Thanks for the fixes to the other two bugs! No, that would not be acceptable behavior for me. The reason I want to keep them, is that I ultimately want to work with the trials in chan*time*trial matrix, which implies that all trials need to be of equal length. I'll work around this issue manually for now. However, for ft_componentanalysis the solution is relative simple I think. For estimation of the weights you could simply a priori throw out the timepoints with NaNs. For the subsequent transformation of the data using these weights, a simple matrix multiplication would give the desired result, as the NaNs in the original data should result in NaNs in the transformed data, right? I encountered another problem using NaNs (would you like me to open a new bug?): when using ft_databrowser after (whole) trials have been filled with NaNs, the y-axes are set to [NaN NaN]. This is probably specifically the case due to the fact that my very first trial is entirely filled with NaNs.


Robert Oostenveld - 2016-12-19 11:23:14 +0100

(In reply to Pim Mostert from comment #3) Your solution for ICA (estimate it on the non-nan sections, apply it to the whole) is fine. Please open a separate bug for data browser.


Jan-Mathijs Schoffelen - 2016-12-19 11:28:49 +0100

Uhm, I don't think that this particular bug has been fixed. I have addressed 3218 and 3219


Robert Oostenveld - 2016-12-19 11:50:06 +0100

(In reply to Jan-Mathijs Schoffelen from comment #5) Is your idea that this is implemented in the FT code, rather than the users' script (which I assumed)?


Jan-Mathijs Schoffelen - 2016-12-19 11:56:12 +0100

Well, I think that Pim's expectation is that it is going to be built into the code, I would be fine with the users having to deal with this themselves, in which case the correct resolved status of this bug will be: 'WONTFIX' :o).

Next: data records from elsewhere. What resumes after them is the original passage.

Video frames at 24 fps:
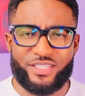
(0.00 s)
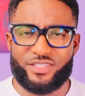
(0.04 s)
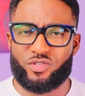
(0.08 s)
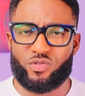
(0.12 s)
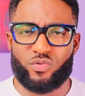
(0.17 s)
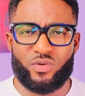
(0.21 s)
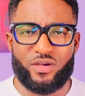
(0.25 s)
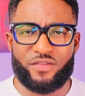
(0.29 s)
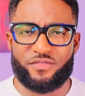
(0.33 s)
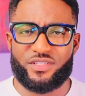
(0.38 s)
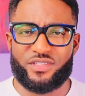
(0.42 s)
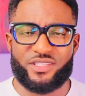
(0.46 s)

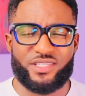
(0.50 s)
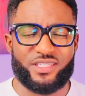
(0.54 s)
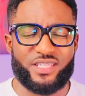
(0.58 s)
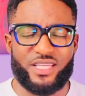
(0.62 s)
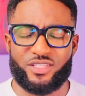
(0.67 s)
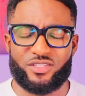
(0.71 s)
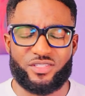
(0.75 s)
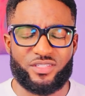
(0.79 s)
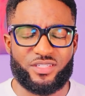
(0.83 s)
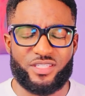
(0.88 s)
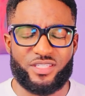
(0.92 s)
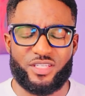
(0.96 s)
to every
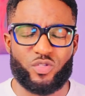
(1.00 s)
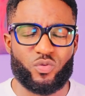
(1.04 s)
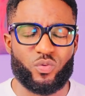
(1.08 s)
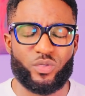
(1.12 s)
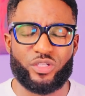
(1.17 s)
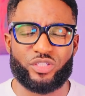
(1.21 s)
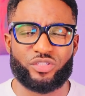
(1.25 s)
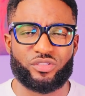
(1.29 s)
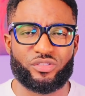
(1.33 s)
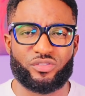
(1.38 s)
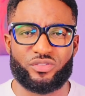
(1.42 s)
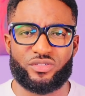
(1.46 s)

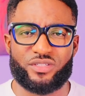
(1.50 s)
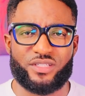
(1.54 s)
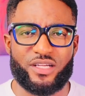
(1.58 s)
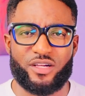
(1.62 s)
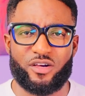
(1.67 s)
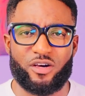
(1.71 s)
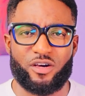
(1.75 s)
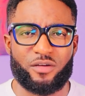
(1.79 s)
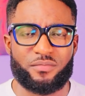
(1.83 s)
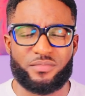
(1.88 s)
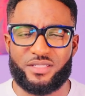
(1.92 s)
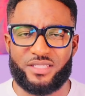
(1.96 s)
situation or
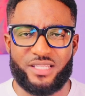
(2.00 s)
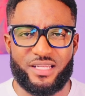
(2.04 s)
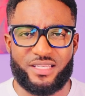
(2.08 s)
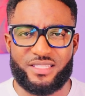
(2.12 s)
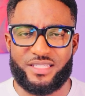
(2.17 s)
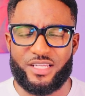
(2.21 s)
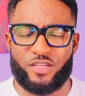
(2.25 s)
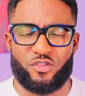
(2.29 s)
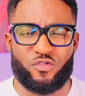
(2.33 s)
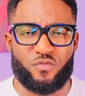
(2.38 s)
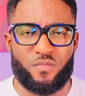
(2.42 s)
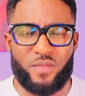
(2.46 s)
circumstance
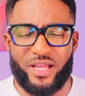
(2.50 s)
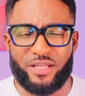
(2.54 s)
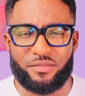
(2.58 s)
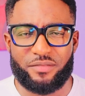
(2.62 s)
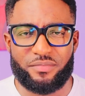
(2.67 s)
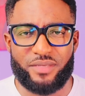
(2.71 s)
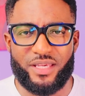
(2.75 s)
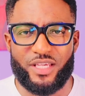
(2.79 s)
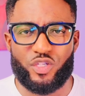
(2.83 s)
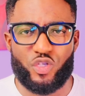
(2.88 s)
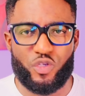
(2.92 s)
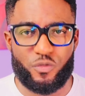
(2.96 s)
that you
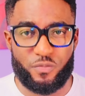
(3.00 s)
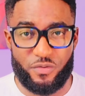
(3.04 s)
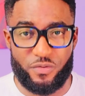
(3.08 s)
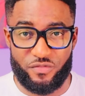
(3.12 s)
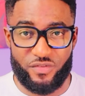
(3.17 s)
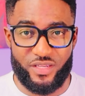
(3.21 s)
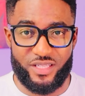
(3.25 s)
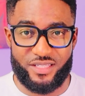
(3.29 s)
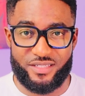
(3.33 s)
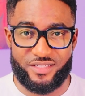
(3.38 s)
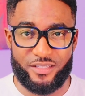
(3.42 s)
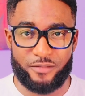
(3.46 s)
might be
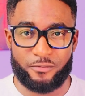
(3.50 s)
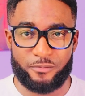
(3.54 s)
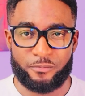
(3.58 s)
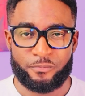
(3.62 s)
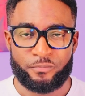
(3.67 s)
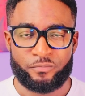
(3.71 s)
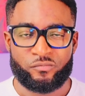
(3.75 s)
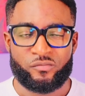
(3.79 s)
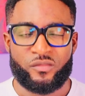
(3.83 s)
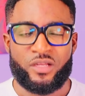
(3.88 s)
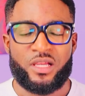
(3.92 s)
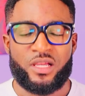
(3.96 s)
experiencing.
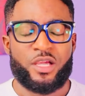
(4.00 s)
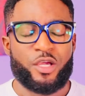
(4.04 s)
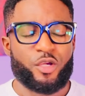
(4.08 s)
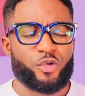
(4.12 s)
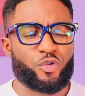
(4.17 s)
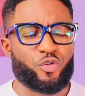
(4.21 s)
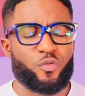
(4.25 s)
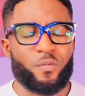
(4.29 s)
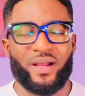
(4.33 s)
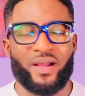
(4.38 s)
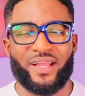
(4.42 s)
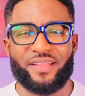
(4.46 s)

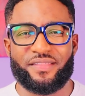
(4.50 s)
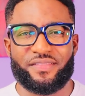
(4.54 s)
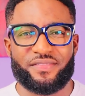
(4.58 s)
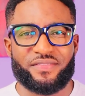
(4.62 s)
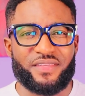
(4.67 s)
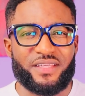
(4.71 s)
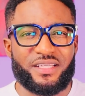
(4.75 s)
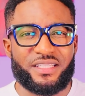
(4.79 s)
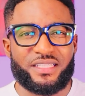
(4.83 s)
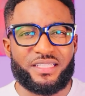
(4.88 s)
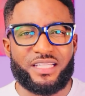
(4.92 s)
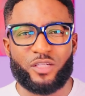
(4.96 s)
You might
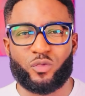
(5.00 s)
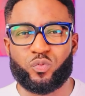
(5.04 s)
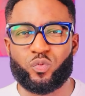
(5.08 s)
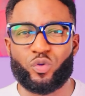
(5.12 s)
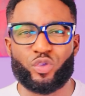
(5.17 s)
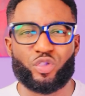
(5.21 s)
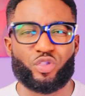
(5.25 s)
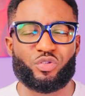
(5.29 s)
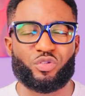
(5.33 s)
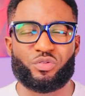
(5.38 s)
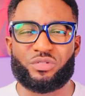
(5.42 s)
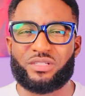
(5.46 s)
think that
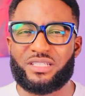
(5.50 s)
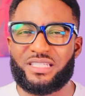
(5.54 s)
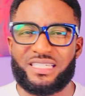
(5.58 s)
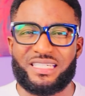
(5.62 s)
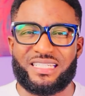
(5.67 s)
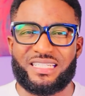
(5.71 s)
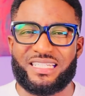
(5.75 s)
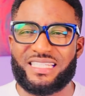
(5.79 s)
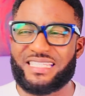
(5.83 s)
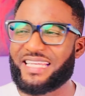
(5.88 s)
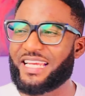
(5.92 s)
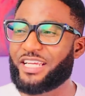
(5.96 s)
what you
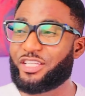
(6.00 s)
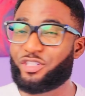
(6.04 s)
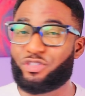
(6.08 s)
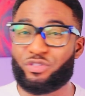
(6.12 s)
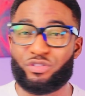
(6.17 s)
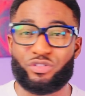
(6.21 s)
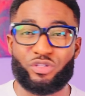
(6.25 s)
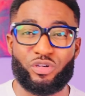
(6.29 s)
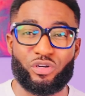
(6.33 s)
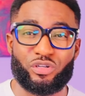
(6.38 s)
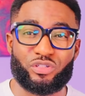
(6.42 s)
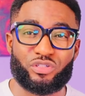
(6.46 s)
need is an
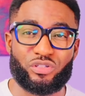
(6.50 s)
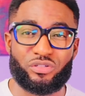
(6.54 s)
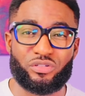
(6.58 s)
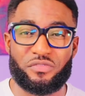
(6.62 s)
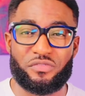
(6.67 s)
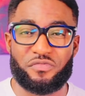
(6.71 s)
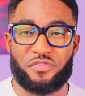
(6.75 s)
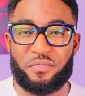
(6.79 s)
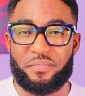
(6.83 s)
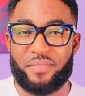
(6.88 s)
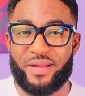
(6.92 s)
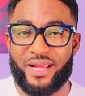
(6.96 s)
introduction
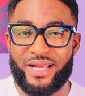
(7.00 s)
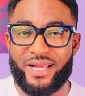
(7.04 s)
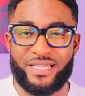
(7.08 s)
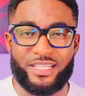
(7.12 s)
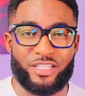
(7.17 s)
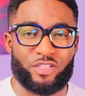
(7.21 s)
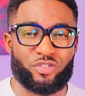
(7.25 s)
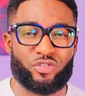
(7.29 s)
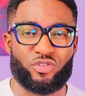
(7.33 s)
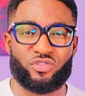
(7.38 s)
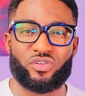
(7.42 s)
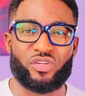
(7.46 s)
of a man
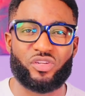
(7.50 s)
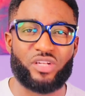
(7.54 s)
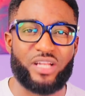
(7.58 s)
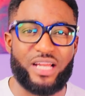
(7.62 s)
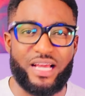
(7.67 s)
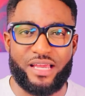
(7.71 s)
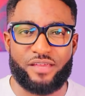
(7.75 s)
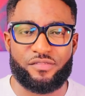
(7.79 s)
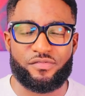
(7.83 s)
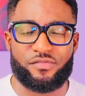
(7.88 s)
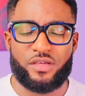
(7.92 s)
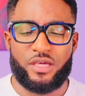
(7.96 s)
into your
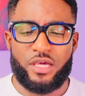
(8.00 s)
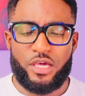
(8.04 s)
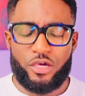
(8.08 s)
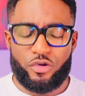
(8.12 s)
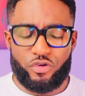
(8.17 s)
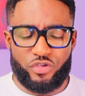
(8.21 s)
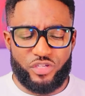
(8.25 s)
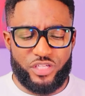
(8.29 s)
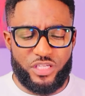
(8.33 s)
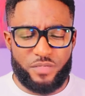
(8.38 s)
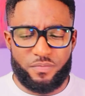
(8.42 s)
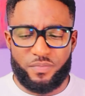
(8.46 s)
life.
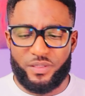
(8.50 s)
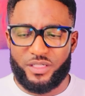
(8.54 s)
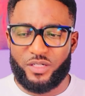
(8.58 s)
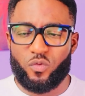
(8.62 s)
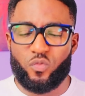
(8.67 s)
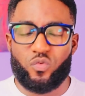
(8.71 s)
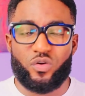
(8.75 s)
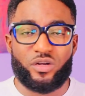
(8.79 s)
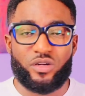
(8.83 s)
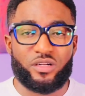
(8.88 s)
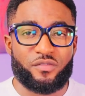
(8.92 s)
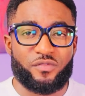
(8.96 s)
You see, but the
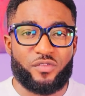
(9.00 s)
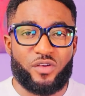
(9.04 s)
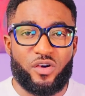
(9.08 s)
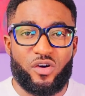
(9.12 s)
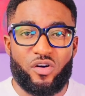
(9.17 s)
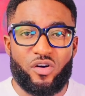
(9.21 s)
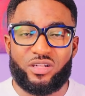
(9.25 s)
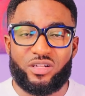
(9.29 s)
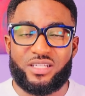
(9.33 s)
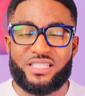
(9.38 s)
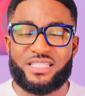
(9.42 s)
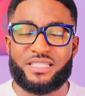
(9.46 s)
word of
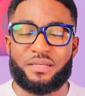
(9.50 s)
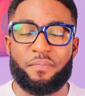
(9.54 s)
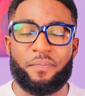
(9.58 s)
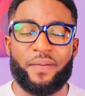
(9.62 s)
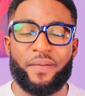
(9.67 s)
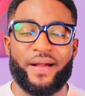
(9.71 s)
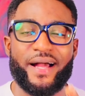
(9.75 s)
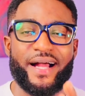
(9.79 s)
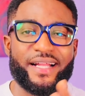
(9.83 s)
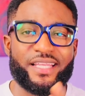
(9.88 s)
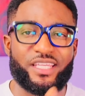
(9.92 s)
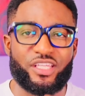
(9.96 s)
God is a
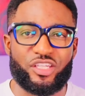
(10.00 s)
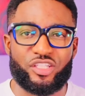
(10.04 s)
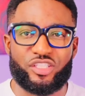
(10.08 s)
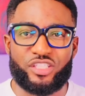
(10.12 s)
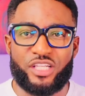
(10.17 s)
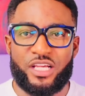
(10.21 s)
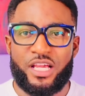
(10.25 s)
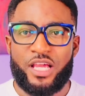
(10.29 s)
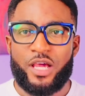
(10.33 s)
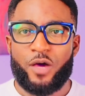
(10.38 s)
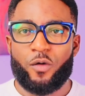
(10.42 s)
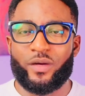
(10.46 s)
package.
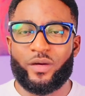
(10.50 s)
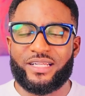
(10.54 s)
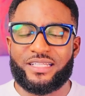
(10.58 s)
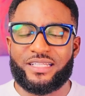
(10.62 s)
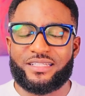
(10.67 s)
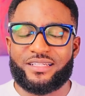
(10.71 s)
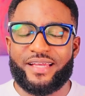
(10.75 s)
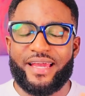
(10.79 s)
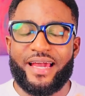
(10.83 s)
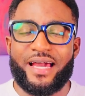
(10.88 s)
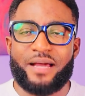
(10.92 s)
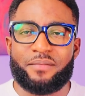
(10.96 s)
When
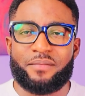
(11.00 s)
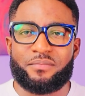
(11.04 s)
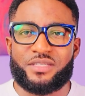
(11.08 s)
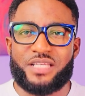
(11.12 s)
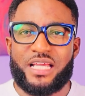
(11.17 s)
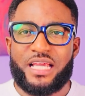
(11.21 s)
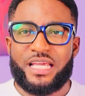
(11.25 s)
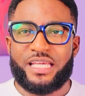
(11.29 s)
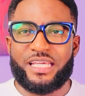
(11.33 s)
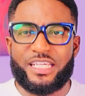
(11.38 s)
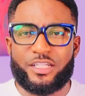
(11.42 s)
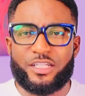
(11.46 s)
it comes,
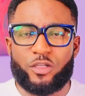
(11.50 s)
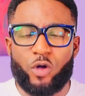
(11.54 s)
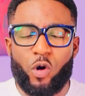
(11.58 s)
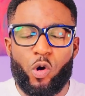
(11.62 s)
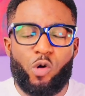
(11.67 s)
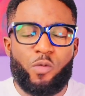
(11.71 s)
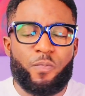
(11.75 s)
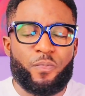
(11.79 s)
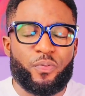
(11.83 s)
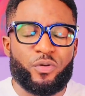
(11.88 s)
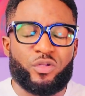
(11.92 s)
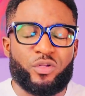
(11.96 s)
it
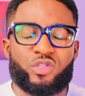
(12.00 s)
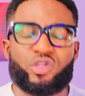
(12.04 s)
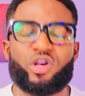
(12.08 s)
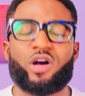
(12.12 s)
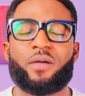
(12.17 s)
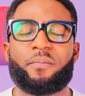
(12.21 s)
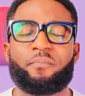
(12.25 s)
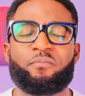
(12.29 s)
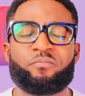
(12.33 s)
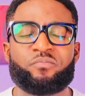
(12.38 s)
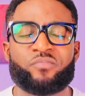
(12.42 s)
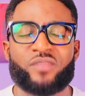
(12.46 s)
opens
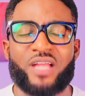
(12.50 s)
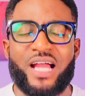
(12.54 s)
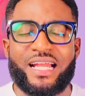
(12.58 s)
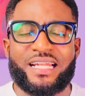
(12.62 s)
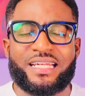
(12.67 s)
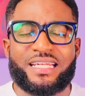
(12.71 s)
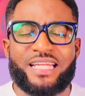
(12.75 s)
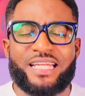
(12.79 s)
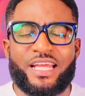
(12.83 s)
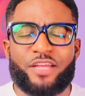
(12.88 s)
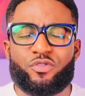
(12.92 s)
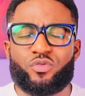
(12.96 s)
up,
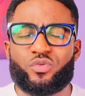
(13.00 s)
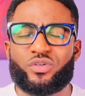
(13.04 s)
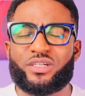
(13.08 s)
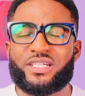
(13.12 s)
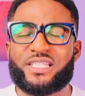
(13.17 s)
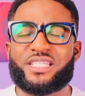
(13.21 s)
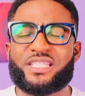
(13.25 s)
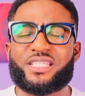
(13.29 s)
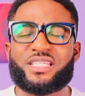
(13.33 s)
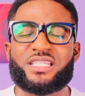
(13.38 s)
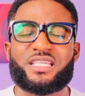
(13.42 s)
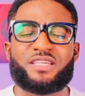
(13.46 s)
and then you
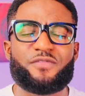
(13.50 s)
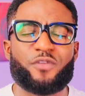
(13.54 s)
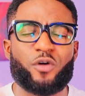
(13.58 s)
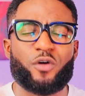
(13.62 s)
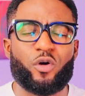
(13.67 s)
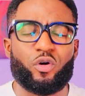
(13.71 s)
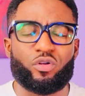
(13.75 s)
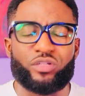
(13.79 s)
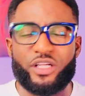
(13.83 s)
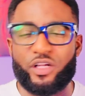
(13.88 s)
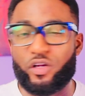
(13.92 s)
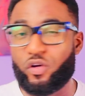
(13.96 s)
receive
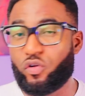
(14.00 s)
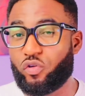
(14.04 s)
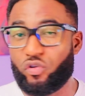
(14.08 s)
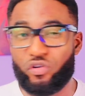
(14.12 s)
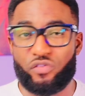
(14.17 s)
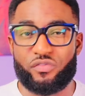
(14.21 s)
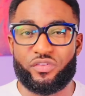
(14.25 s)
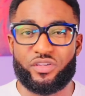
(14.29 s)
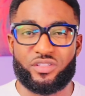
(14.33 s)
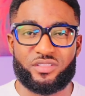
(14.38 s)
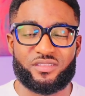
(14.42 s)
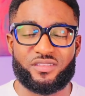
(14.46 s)
all the
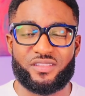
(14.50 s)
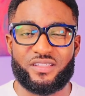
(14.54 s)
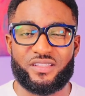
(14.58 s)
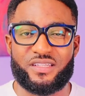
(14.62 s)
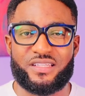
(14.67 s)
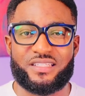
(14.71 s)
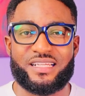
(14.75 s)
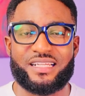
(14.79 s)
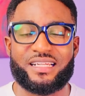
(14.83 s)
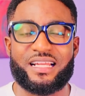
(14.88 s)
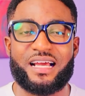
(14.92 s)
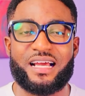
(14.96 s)
glorious
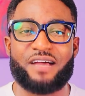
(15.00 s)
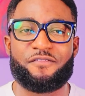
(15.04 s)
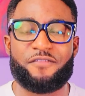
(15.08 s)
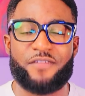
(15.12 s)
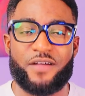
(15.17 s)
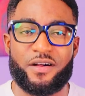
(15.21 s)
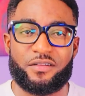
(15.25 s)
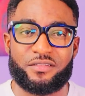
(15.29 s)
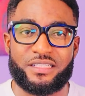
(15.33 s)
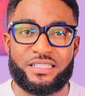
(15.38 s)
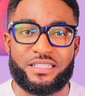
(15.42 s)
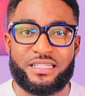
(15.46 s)
things that are
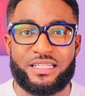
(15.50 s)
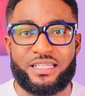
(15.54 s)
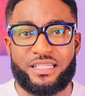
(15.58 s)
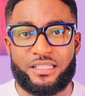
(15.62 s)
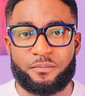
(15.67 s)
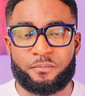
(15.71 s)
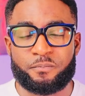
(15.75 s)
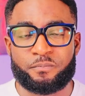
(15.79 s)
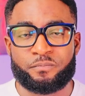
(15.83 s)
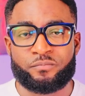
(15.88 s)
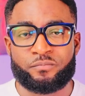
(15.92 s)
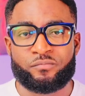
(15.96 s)
found in
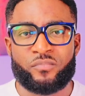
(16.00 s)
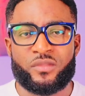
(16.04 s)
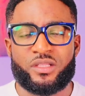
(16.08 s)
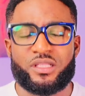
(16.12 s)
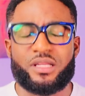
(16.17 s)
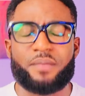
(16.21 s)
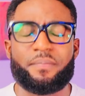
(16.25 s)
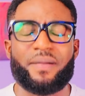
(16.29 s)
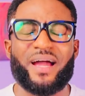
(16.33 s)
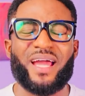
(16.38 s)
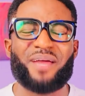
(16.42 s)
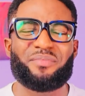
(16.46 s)
it.
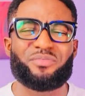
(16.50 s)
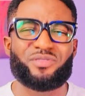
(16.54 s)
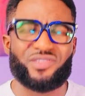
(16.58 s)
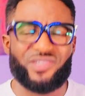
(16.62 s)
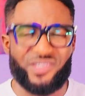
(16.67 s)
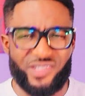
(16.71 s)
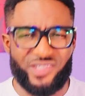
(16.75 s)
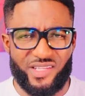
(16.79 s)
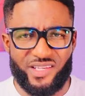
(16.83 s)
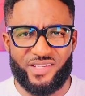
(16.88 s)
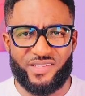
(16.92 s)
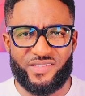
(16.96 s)
The Bible
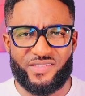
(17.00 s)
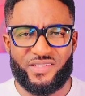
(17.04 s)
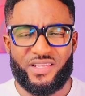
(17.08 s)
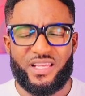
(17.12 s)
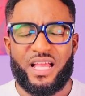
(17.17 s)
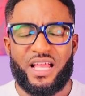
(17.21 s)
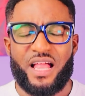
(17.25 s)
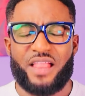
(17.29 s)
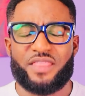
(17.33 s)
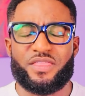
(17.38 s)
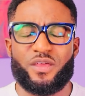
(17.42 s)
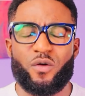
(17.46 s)
says,
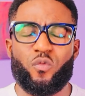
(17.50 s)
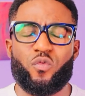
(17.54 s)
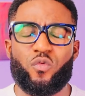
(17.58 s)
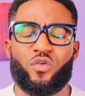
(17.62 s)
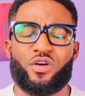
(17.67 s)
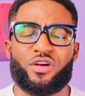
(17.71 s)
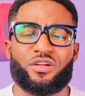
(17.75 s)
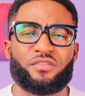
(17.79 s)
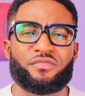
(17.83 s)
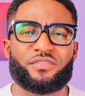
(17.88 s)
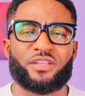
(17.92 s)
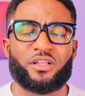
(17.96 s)
the
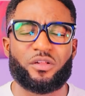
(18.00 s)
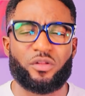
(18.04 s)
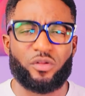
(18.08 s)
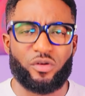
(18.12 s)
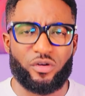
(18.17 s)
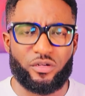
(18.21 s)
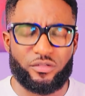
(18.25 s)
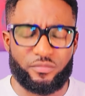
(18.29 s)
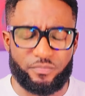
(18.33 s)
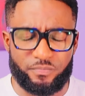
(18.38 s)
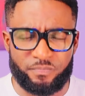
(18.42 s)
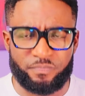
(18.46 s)
word of the
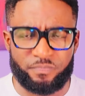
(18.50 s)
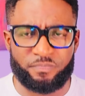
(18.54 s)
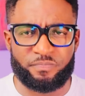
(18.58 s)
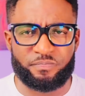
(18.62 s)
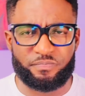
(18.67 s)
Lord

Jan-Mathijs Schoffelen - 2016-12-19 13:39:37 +0100

another random thought: why isn't ft_timelockanalysis 'gap-aware'? In other words, cfg.keeptrials gives an Nrpt x Nchan x Ntime matrix with nans for missing values. However, if at an earlier stage (ft_rejecttrial + cfg.reject = 'partial') trials have been chopped up, these subsegments end up in different slices of tlck.trial.


Pim Mostert - 2016-12-19 15:05:57 +0100

(In reply to Jan-Mathijs Schoffelen from comment #7) I'd personally say that the FT code should handle it. Doing it manually isn't all that hard, but it is pretty ugly. Moreover, I think it's fair that a user may expect these functions to handle NaNs properly. Currently, they don't, and neither do they very clearly tell you. So I'd say, either add it to the code; or (for now) make the function throw an explicit error to inform the user that he/she should do it him-/herself. Additionally, ft_rejectcomponent doesn't handle NaNs either. In this case I do get an explicit error :-), though I don't understand it: " Error using ft_apply_montage (line 262) Your input data contains NaNs in channels that are unused in the supplied montage. This would result in undesired NaNs in the output data. Please remove these channels from the input data (using ft_selectdata) before attempting to apply the montage. Error in ft_rejectcomponent (line 184) data = ft_apply_montage(data, montage, 'keepunused', keepunused, 'feedback', cfg.feedback); " I'll do the rejection manually for now.


Jan-Mathijs Schoffelen - 2016-12-23 09:01:26 +0100

Assigned to a named person, to keep it on the radar. ;o)


Robert Oostenveld - 2016-12-23 11:50:30 +0100

(In reply to Pim Mostert from comment #9) agreed that FT should do it. Having NaNs in the data allows for smart stuff, but right now FT code is not so smart yet. It would help to classify the functions according to input-output-algorithm, since I expect that there are only a limited number of patterns, which makes it possible to implement and reuse the solutions.


Jan-Mathijs Schoffelen - 2017-09-22 13:50:44 +0200

I have just implemented nan-transparency for ft_componentanalysis (throwing away the columns that have nans in the concatenated data matrix).


Jan-Mathijs Schoffelen - 2017-11-09 17:11:23 +0100

I believe that this has been addressed.